Они пробовали не глядеть друг на друга: Едунов и мой старик. По счастью, на сцене много чего творилось.

Мама вспоминает, что эти казаки и вправду дали копоти, во всяком случае, клоуны из "Корна" могли бы у них поучиться. Бородачи в жупанах подбрасывали девиц так, что бусы у тех поднимались выше голов, искры били из глаз и из-под каблуков. Играли балалайки, аккордеоны и бубны. А песни были словно птицы, что сражаются с ветром, вспоминает мама с ноткой доброй печали, поглядывая на террасу.

- Они, эти песни, были об одиночестве, смерти и сражениях, - прибавляет, что, вроде бы на нее и не похоже, она. Мне тогда было двадцать лет. Я ничего не знала о подобных вещах. Чувствовала лишь, что узнаю.

После концерта они пошли на банкет.
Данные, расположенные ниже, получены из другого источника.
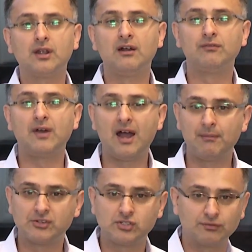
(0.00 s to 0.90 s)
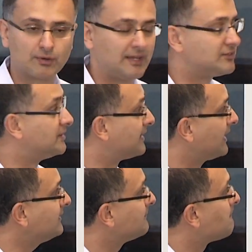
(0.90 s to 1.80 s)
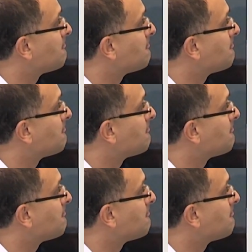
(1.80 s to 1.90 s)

of how much you've raised to date.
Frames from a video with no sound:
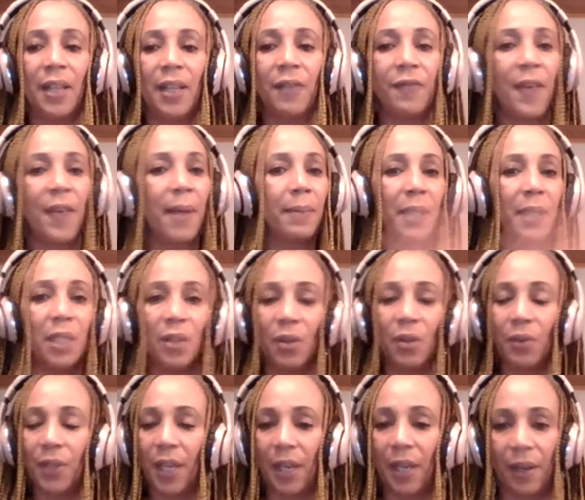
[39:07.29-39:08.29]
The family
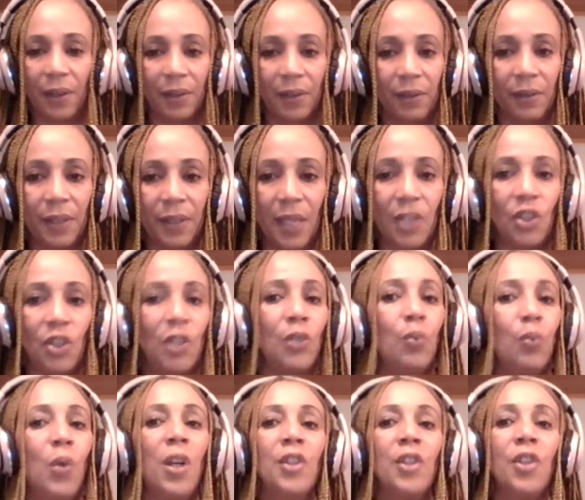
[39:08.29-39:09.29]
don't care. They
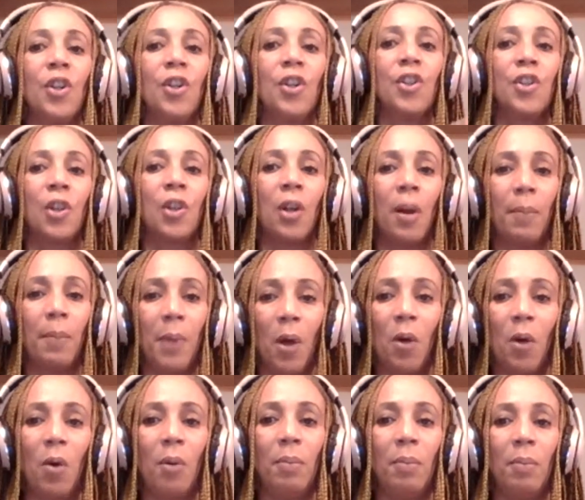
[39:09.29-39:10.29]
just want her to come
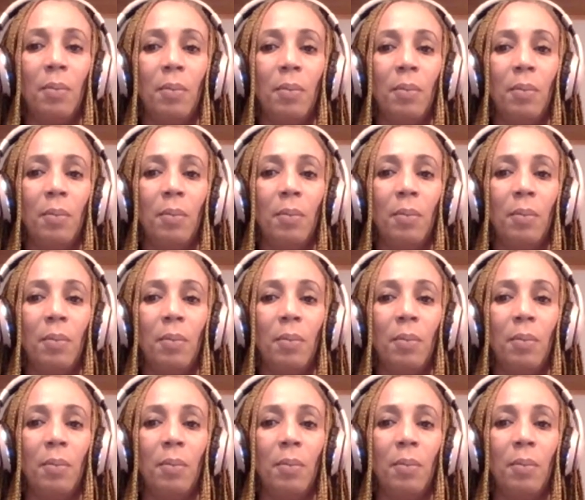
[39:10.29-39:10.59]
home.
Подали икру, баклажаны, рыжики и рыбу на серебряном подносе, в хрустальной посуде блестела водка, а паркет сиял от воска, вся же компания, все эти консулы с офицерами, набросились на жратву, как будто бы никто из них не ел с момента битвы за Берлин.

Одна лишь мама вырезала кусочки из куропатки и только лишь мочила губы в водке.
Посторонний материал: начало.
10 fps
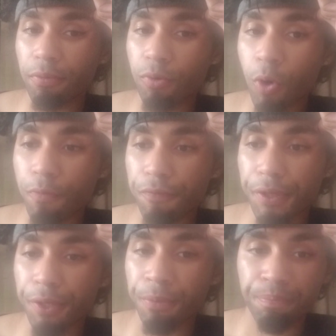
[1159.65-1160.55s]
won't
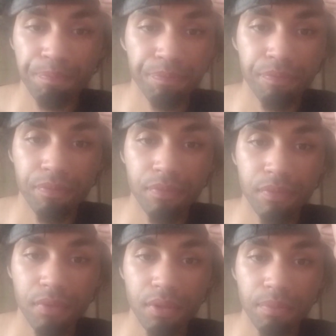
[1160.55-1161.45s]
film,
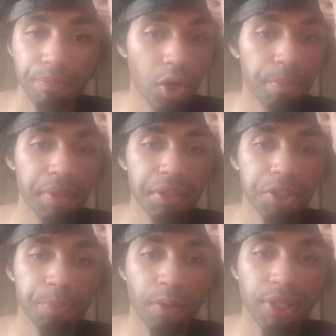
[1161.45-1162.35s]

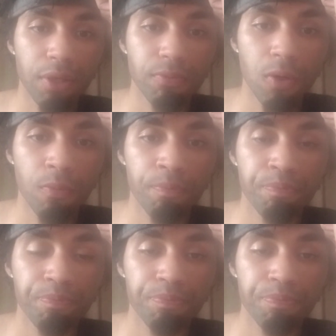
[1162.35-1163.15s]
Barbarians bought that one.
Пили за тех, кто в море, за поражение Германии и за счастливое крестьянство. Мой старик глушил водяру с Едуновым. Создавалось впечатление, будто бы они знали друга чуть ли не всегда и откровенно ненавидели один другого. Потому-то были так вежливы друг с другом. Разговаривали они о чудовищных санитарных условиях на Каменной Горе и каком-то фраере, который, перед тем, как его сцапали, перевозил доллары в мыле "Палмолайв".

- В те времена я бы сама приняла бы такое мыло и без зеленых, - смеется мама.

Мужчины глушили водяру, поэтому мама пыталась говорить с любовницей Едунова. Удавалось ей это слабо. Та жаловалась, что еда остыла и кусала только правой половиной рта. До мамы дошло, откуда такой плотный макияж – он прикрывал синяки под глазами.